Voting AGAINST on Tally
I wanted to follow up on our Snapshot vote, where we voted against the Arbitrum Onboarding V2 proposal. While I appreciate the effort to lower the budget to $171K and get seven protocols on board, I’m still not convinced this is the best way to go for the DAO.
The new workshops, like Governance Reports and DAO Relationship Management, seem more practical, and having protocols like Gitcoin and Uniswap Foundation interested in working with fellows is a step in the right direction. But we’re still looking at a $17K-per-fellow cost to train just 10 people.
What I’d love to see instead is a more decentralized approach that puts protocols in the driver’s seat. Why not give protocols small grants—say, $5K each—to onboard their own community members as delegates? Take a protocol like Gains Network, who’s already on board with this proposal. They could tap into their community, find people who are already passionate about their project, and train them to represent their interests in the DAO or manage their ARB treasury. With a $50K budget, we could support 10 protocols, each bringing in 1-2 delegates, which could mean 10-20 new contributors at a much lower cost than the current setup. It feels like a more organic way to grow governance participation, and it would align delegates with the protocols they’re representing from the get-go.

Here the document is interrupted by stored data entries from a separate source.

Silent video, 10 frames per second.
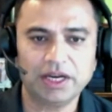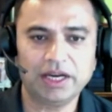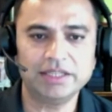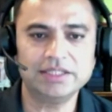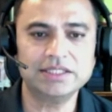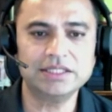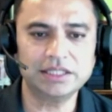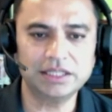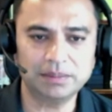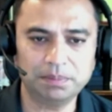a C
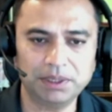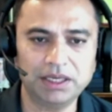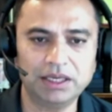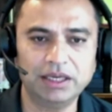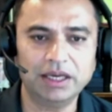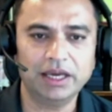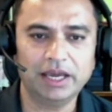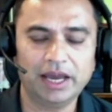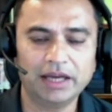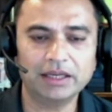D P
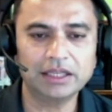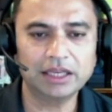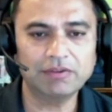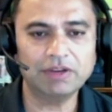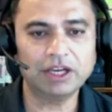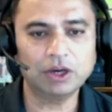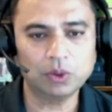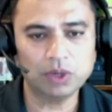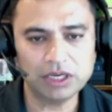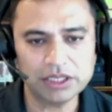and giving a
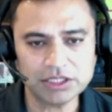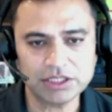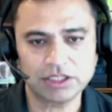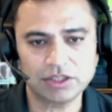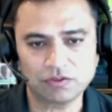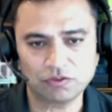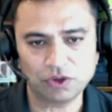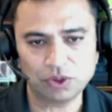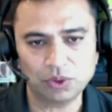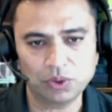holistic
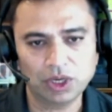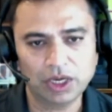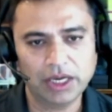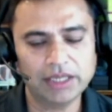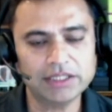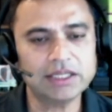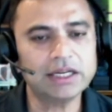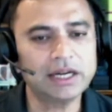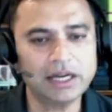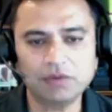view is a
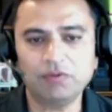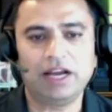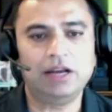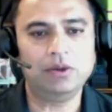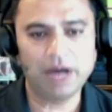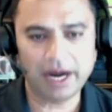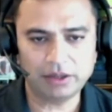great value add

On top of that, I still think we’re missing a big opportunity with the educational materials. The recorded workshops and video tutorials sound great, but why limit them to a 20-person program? If we poured those resources into revamping the Onboarding Hub—making it a one-stop shop for all delegates with up-to-date guides on everything from writing proposals to understanding Arbitrum’s tech—we’d be helping way more people. Newcomers, current delegates, even protocol teams could dip in whenever they need to, without the overhead of a formal bootcamp. Plus, it’d be easier to keep that hub fresh as the DAO evolves, which is harder to do with a cohort-based program.